[EXERCISE INPUT]
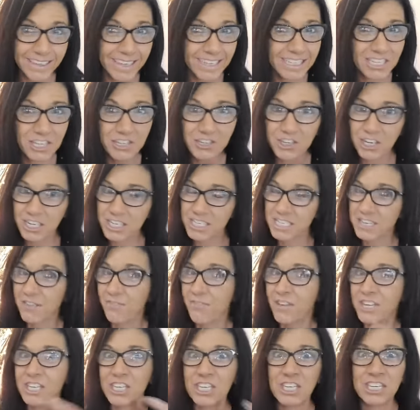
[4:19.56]
It's just a
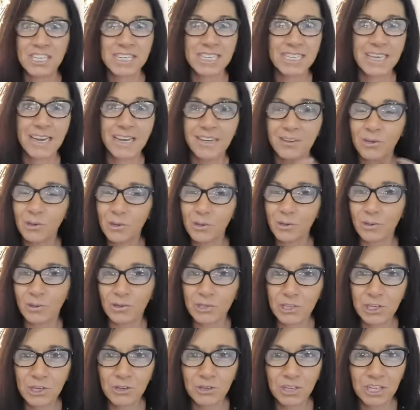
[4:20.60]
vicious
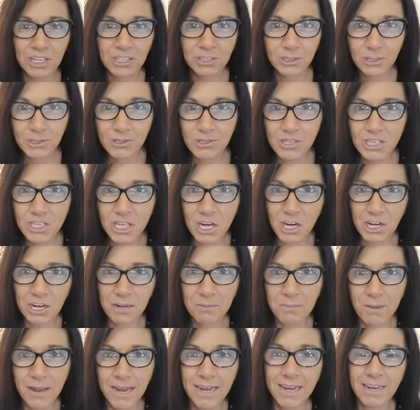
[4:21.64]
cycle. You can lose
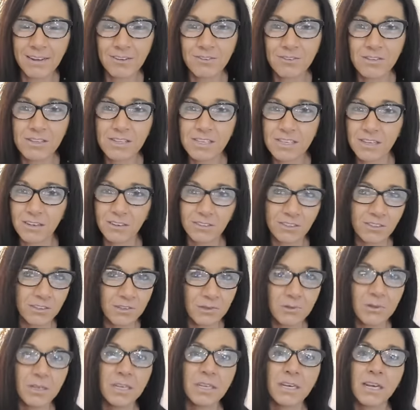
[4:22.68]
30 pounds
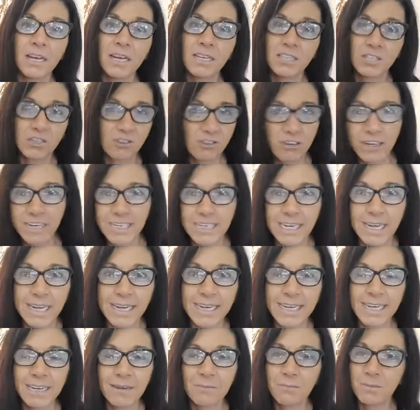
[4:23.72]
doing a strict
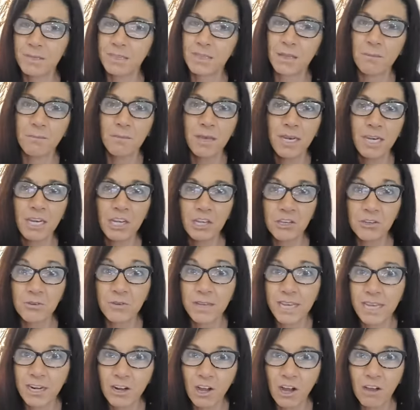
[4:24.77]
diet, but the minute you
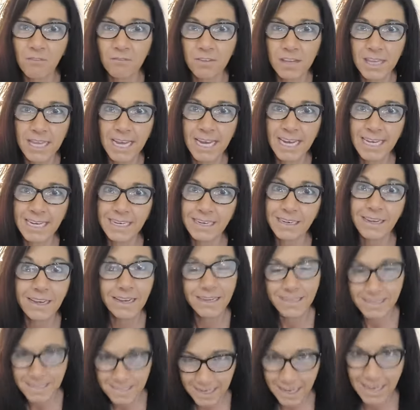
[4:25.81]
get off of that
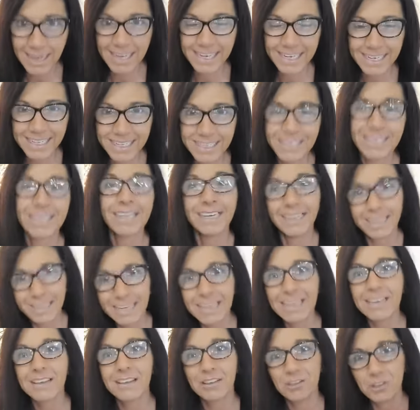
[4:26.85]
diet,
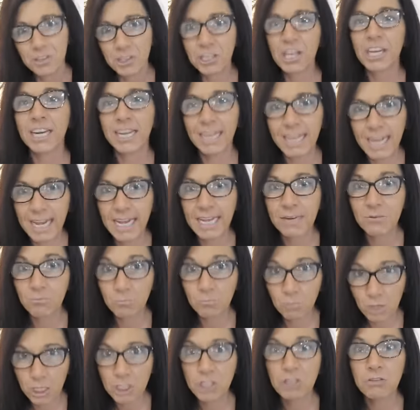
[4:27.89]
you're gonna
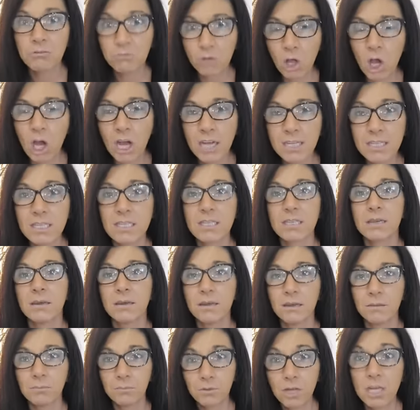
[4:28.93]
gain what you lost
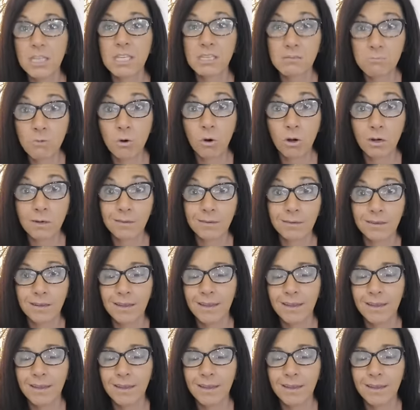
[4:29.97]
plus more.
[/EXERCISE INPUT]
**HOW TO COMPLETE THIS TASK**
Retype the whole of the data verbatim. Skip every picture.

**EXERCISE RESULT**
[4:19.56]
It's just a
[4:20.60]
vicious
[4:21.64]
cycle. You can lose
[4:22.68]
30 pounds
[4:23.72]
doing a strict
[4:24.77]
diet, but the minute you
[4:25.81]
get off of that
[4:26.85]
diet,
[4:27.89]
you're gonna
[4:28.93]
gain what you lost
[4:29.97]
plus more.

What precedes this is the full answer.